PROBLEM.
Please return the records below exactly as they appear, leaving every picture out.

==================================================

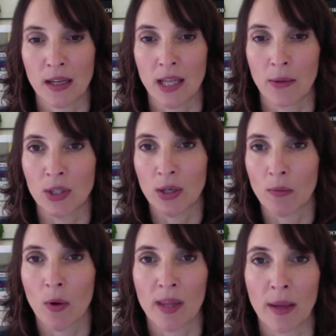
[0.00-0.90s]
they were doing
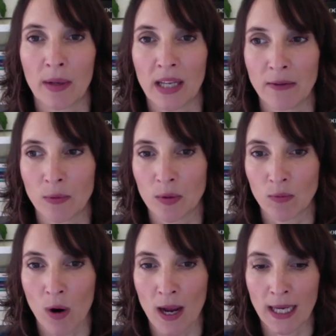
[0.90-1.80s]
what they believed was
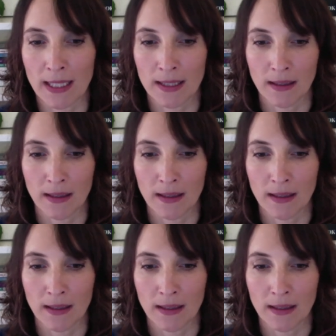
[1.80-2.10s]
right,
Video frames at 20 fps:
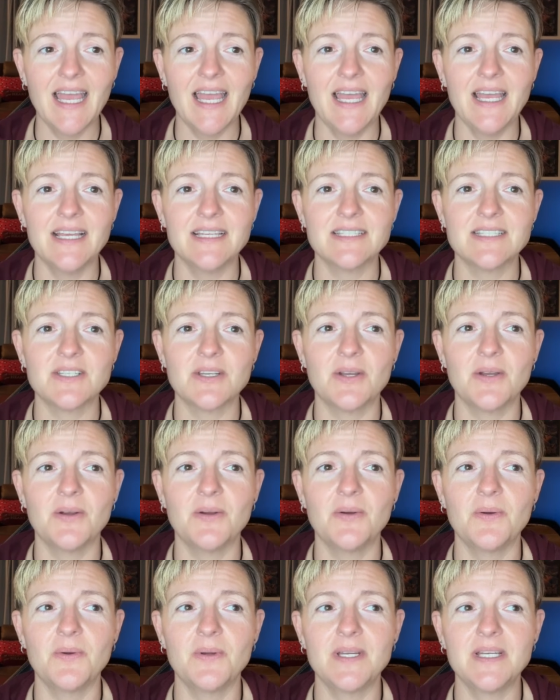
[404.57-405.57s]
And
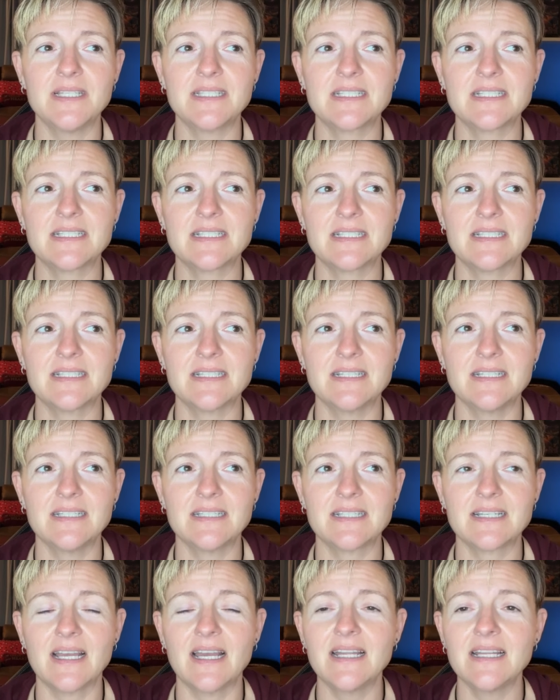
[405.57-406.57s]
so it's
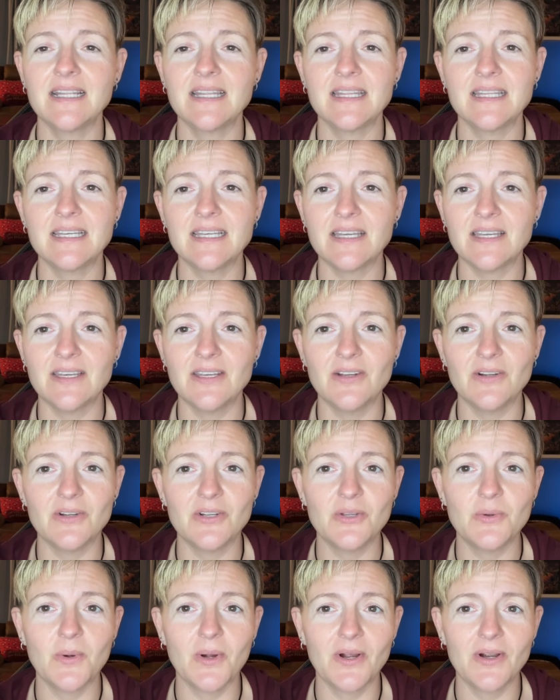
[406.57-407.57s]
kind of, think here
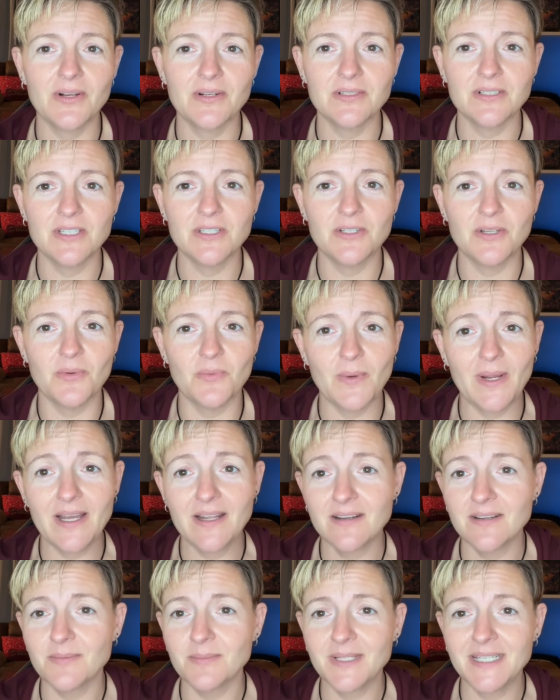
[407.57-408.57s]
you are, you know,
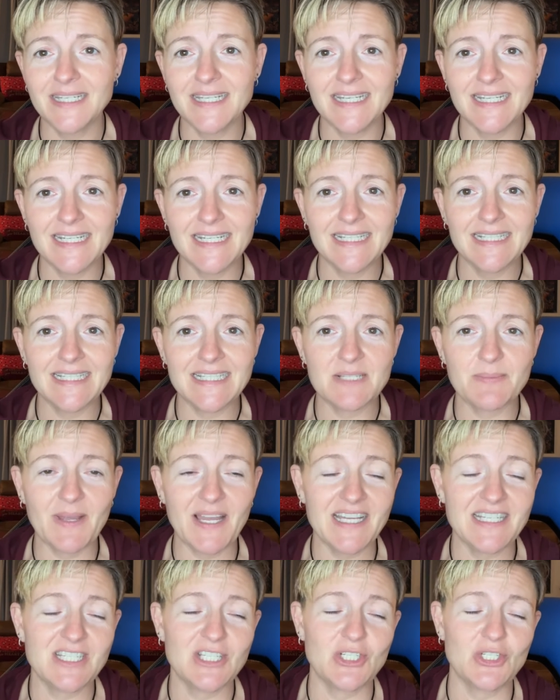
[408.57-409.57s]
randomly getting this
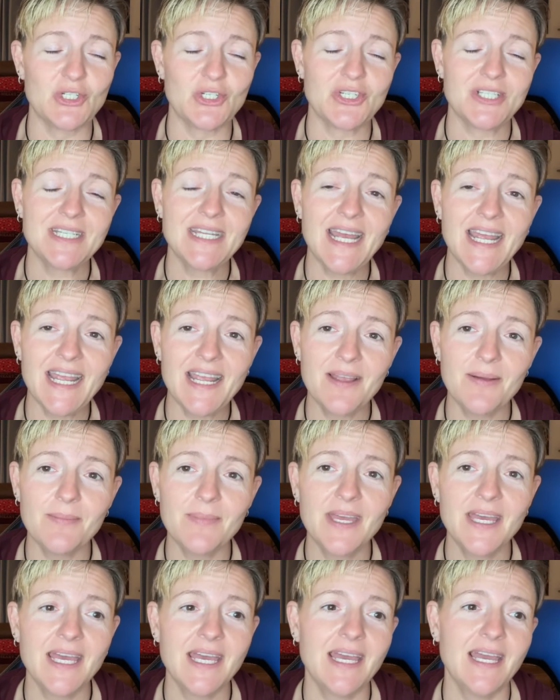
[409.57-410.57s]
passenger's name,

==================================================

PROBLEM SOLUTION.
[0.00-0.90s]
they were doing
[0.90-1.80s]
what they believed was
[1.80-2.10s]
right,
Video frames at 20 fps:
[404.57-405.57s]
And
[405.57-406.57s]
so it's
[406.57-407.57s]
kind of, think here
[407.57-408.57s]
you are, you know,
[408.57-409.57s]
randomly getting this
[409.57-410.57s]
passenger's name,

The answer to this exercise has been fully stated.